If, in the runup to Copenhagen, you have a sneaking suspicion that world leaders might still be more attached to the realpolitik of energy than the green-tinged adoption of strong climate policy, a new report from Greenpeace, Platform and Oil Change International may provide a glimmer of hope.

The suspicion is that whatever grand statements are made by the Obamas, the Lulas or the Browns of the world as they thrash out their meta-climate policy at Copenhagen, for the moment they’re going to remain much more motivated by ‘energy security’ than greenhouse gas stabilization.
It’s gradually dawning on policymakers that cutting oil use might just make sense. By bringing in mandatory vehicle efficiency standards similar to those found in Europe, for example, the US could cut its daily use of oil by 10 million barrels. Very bluntly, politicians and the US public are starting to ask whether they’d rather have slightly smaller cars, or dead American soldiers being flown back in from some future Iraq. And this is a new, and welcome way of seeing the politics on energy – because it has the potential to destroy the whole ‘oil gets more expensive therefore we exploit tar sands’ dynamic.

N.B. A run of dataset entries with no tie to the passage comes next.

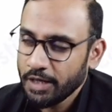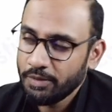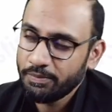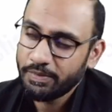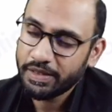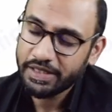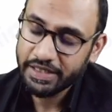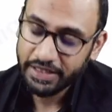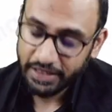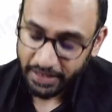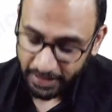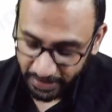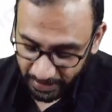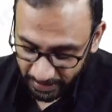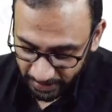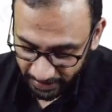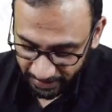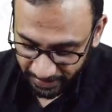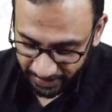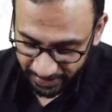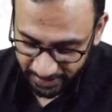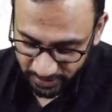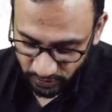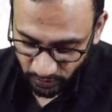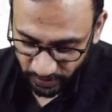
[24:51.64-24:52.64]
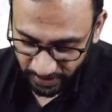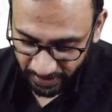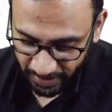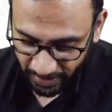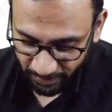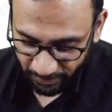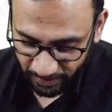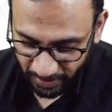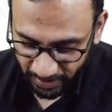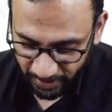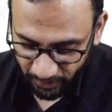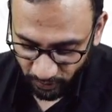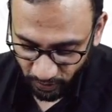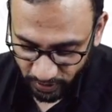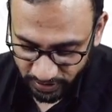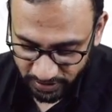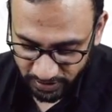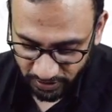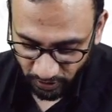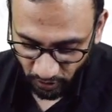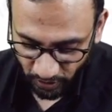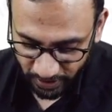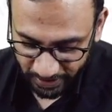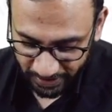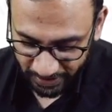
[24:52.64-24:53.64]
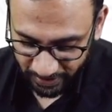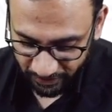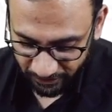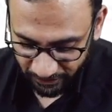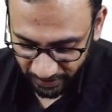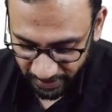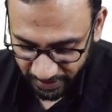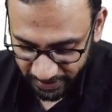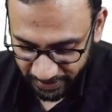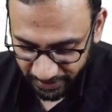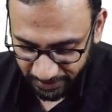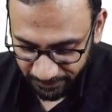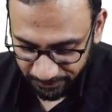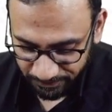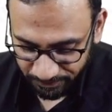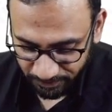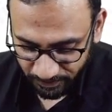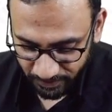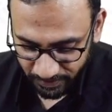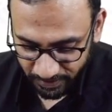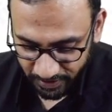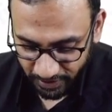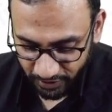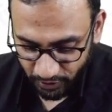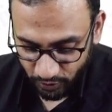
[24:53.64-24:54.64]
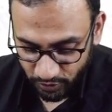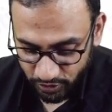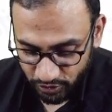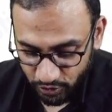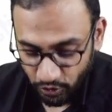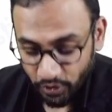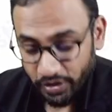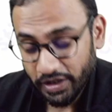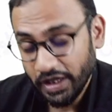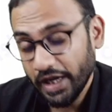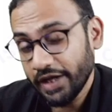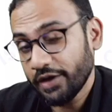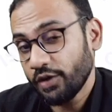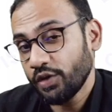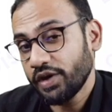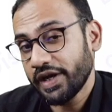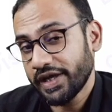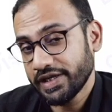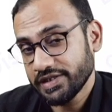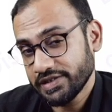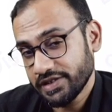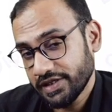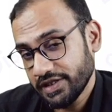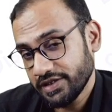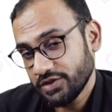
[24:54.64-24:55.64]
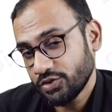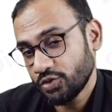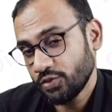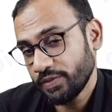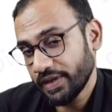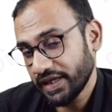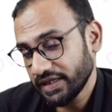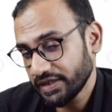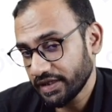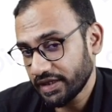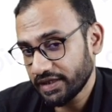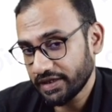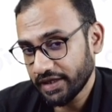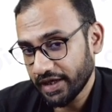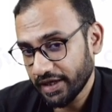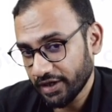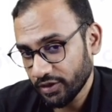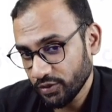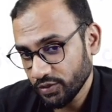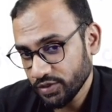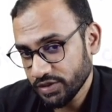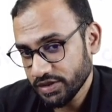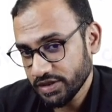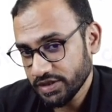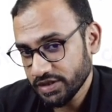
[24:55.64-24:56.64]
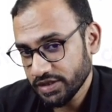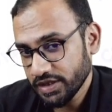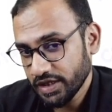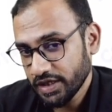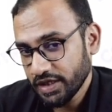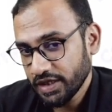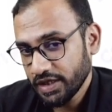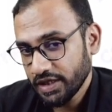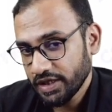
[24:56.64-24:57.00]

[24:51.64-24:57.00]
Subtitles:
But in early days where MRI was not invented, they used to rely on X-rays to make that diagnosis.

How? Well, we may have hit peak oil. Peak oil demand, that is. The chief executive of BP, Tony Hayward, said recently that “BP is unlikely to sell more gasoline ever in the United States …than it sold in the first half of 2008.” This isn’t because the stuff is stopping coming out of the ground, but rather because the oil companies are anticipating a major efficiency drive from the US government, and a subsequent drop in demand for oil.

This in turn means that certainty about a relatively predictable, rising oil price – the kind of certainty that makes it worth spending billions on building tar sands infrastructure – can’t really be taken for granted any more. And it’s not just the US – China is busy implementing aggressive efficiency standards, and why wouldn’t the rest of the world follow suit, as resources become harder to secure, stricter environmental legislations are imposed, and climate change restrictions lurk in the future? Today BP announced that their profits this quarter compared to last year were down by about 50%. They say it’s due to the falling and increasingly volatile oil price – which means it’s getting too difficult to figure out what’s worth investing in. A big contributing factor to this volatility is the belief that we’re going to see some tough climate legislation in the near future. BP also say they’re just seeing reduced demand for oil.